College football was just the one thing that didn't work out, and that was fine.
So I woke up decently early on Sept. 21, 1996, to prepare to attend my first BYU football game with a pair of friends, Zach and D.J. When it comes to attending games, Zach's father is very much the Mormon antithesis. I mean, he's a great person and doesn't act up or anything, but in matters of time, no time is too early for him to arrive at a game.
This usually meant not having to wait in traffic, being able to watch warm-ups, and otherwise having an all-day experience, which was cool. It also meant that for a noon kickoff (remember noon kickoffs? They were totally a thing once upon a time), getting to Cougar Stadium early with an 80-mile drive required an early start.
I remember when walking up to and inside the stadium, it seemed enormously big to a kid like me. As is apparent, the biggest crowd I had experienced to that point was just shy of 20,000 at a Jazz game. The football crowd of over three times that was impressive. The majestic beauty of the Wasatch Mountains rising up over the stadium to the east made the scene impossibly grand.
It was a beautiful afternoon. Skies were clear and the temperature was in the mid-70s at kickoff. The metal stadium rumbled with 65,000 fans stomping their feet as New Mexico's kicker approached the ball.
The New Mexico Lobos gave BYU a battle in one of the more forgotten games of the '96 season.

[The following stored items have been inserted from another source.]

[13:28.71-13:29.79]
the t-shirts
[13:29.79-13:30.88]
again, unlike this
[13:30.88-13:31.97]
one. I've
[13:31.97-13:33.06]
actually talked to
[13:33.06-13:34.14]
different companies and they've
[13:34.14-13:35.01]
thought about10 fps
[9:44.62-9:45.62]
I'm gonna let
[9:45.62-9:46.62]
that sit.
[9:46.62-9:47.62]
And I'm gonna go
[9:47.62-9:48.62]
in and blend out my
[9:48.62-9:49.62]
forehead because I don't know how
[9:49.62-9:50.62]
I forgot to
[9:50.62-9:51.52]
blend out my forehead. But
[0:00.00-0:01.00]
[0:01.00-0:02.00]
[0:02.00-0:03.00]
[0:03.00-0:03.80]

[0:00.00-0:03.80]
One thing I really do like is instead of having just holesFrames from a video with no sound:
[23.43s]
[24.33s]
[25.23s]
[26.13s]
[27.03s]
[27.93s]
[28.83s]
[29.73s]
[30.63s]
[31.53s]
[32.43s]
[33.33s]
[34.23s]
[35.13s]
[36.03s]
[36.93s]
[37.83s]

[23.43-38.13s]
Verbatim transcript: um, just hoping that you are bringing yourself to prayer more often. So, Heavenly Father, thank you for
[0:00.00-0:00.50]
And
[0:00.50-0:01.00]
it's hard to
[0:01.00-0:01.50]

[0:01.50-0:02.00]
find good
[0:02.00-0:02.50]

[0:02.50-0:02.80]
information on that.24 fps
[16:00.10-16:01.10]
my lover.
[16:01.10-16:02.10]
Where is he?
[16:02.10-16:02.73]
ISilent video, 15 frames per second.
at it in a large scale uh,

New Mexico was 3-0 and the Cougars had just suffered the disappointing loss in Seattle. Kaipo McGuire caught a touchdown pass in the second quarter to give BYU a 10-7 lead at halftime, and I remember walking the concourses during halftime discussing with my friends if McGuire or K.O. Kealaluhi was the better receiver.
In the third quarter, New Mexico returned a fumble 18 yards for a touchdown and a 14-10 lead. I remember being nervous but was sure BYU would win the game. Even before the season unfolded, I guess 1996 was special.
Ronney Jenkins would rush for a touchdown to give BYU a 17-14 lead after three quarters. In a way few have done at BYU, Jenkins was given the handoff and sped around the edge on the sweep, untouched into the end zone. But the Cougars weren't out of the woods yet.
Just as the fourth quarter was beginning, New Mexico lined up for a 37-yard field goal to tie the game. The Lobos were kicking toward the north end zone. I can't remember if we were sitting in the NEZ or on the north side of the west stands, but we were sitting on the side where the play lined up and I remember having a really good view of the play.
BYU would go on to win every regular season game after this day by at least 20 points, and in a 14-1 season, something like this play in game four seems to have been largely forgotten. On a defense full of studs — Tim McTyer, Brad Martin, Shea Muirbrook, Henry Bloomfield, Jason Walker — one player came around the edge and blocked that field goal.
Thanks, Omarr Morgan, for securing that win and helping hook me to BYU football.
Having tasted a BYU victory in person, I remember driving home in the evening thinking that I couldn't wait to return to Cougar Stadium. Luckily, later that season I was able to watch a beatdown of UTEP from the press box with Zach's family, who had some connection to Rondo Fehlberg.
I think of this game every year as fall camp concludes and the season begins. When leather meets leather Friday in East Hartford, Connecticut, I'll be thinking of this game 18 years ago and how I became addicted to college football.